UNA MOCIÓN DE CENSURA

Nuestras diferencias continúan siendo sustanciales en la cuestiones de fondo como el reconocimiento nacional y el derecho a decidir, y el trato justo y el poder que reclama Catalunya; y porque hay cuestiones de derechos humanos y de respeto a la ley que afectan a las personas encarceladas que deben resolverse para recuperar confianza y el mutuo respeto.

Y, de repente, llegó la moción de censura, y triunfó. Era inevitable. La primera sentencia que condenaba directamente al PP por corrupción exigía al PSOE liderado por Pedro Sánchez una respuesta política a la altura de la magnitud de la alarma social creada entre la ciudadanía. En un país europeo normal, una sentencia de este tenor obligaba al presidente del Gobierno a dimitir. Y si no, tocaba la moción. Si el PSOE no hubiese presentado la moción, difícilmente se habría consolidado como alternativa de Gobierno a los populares. Y una vez presentada la moción, las opciones de triunfar eran muy evidentes ya que el conjunto de los partidos de la oposición estábamos obligados a ello. En el caso de las diputadas y diputados del Partit Demócrata nuestro compromiso con los electores nos exigía superar cualquier tentación equidistante. Las candidaturas demócratas encabezadas por Francesc Homs habían asumido, tanto en diciembre de 2015 como en junio de 2016, priorizar la salida del PP y Rajoy del Gobierno. Y los hechos acontecidos durante estos años nos habían dado todavía más razones por defender la marcha del Gobierno, de Rajoy y de los suyos a la oposición. El  Gobierno de Rajoy es el principal responsable de la crisis catalana; sus opciones fueron la guerra sucia, las querellas penales, las cargas policiales del 1 de octubre, las prisiones injustas, el deterioro de las instituciones y la calidad de la democracia en nombre de la unidad de la patria y la intervención del autogobierno catalán. Nuestros votos no podían, en ningún caso, ser cómplices de la continuidad de los populares por más días en el Gobierno.

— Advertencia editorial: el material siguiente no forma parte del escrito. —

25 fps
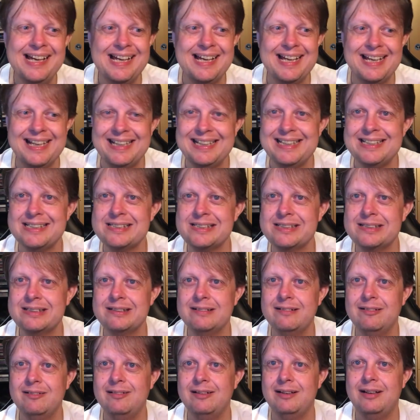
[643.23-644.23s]
is
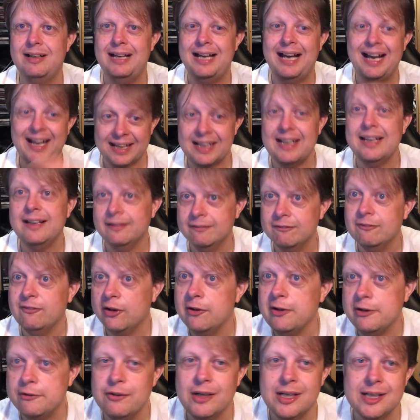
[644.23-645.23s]
a,
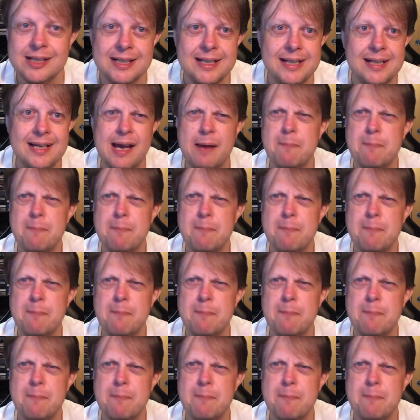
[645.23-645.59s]
very funny,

Ciertamente, el PSOE y Pedro Sánchez nos suscitaban legítimos recelos y desconfianzas. Su apoyo a la intervención del autogobierno de Catalunya, su indiferencia al dolor de las víctimas de la represión y la deriva nacionalista de las últimas semanas de Sánchez, en competencia españolista con el partido Ciudadanos, provocaban el normal rechazo de un gran número de nuestros representados a la idea de hacer Presidente del Gobierno a Pedro Sánchez con nuestros votos.

Pero a pesar de eso y de la secular tradición jacobina del Partido Socialista, optamos por abrir la puerta a un nuevo y posible escenario político que nos dé a todos una nueva oportunidad para recuperar la política como instrumento democrático al servicio de las soluciones de los conflictos.

El debate parlamentario con el candidato socialista a la Presidencia del Gobierno tuvo el tono adecuado y algunas de sus afirmaciones fueron relevantes para inclinar de manera definitiva nuestra opción por el sí: la sentencia del Tribunal Constitucional sobre el Estatuto como origen más inmediato de la crisis entre Catalunya y el Estado, el carácter político del conflicto, la necesidad del diálogo y la obligación de reparar el dolor causado.

La tarde del viernes 1 de junio, cuando regresé a Barcelona después de la votación de aquella mañana, la sensación que tuve en las calles de mi país, era que muchos, la mayoría seguramente, volvían a respirar. Se había abierto una ventana y el ambiente tan cargado durante tanto tiempo se hacía más respirable. Me reafirmé en el sentido de nuestro voto.

Conectaba con el deseo mayoritario de la sociedad catalana de encontrar vías democráticas para encauzar el enfrentamiento entre unos y otros, y curar las heridas.

Pero será bueno también optar por no generar expectativas demasiado elevadas; de entrada porque nuestras diferencias continúan siendo sustanciales en la cuestiones de fondo como el reconocimiento nacional y el derecho a decidir, y el trato justo y el poder que reclama Catalunya; y porque hay cuestiones de derechos humanos y de respeto a la ley que afectan a las personas encarceladas que debe resolverse para recuperar confianza y el mutuo respeto. Hay quienes esperan que nada cambie y el conflicto se enquiste porque han crecido en el conflicto y sin el conflicto no tienen ni presente ni futuro.

Ojalá estemos todos a la altura de los ciudadanos  que representamos.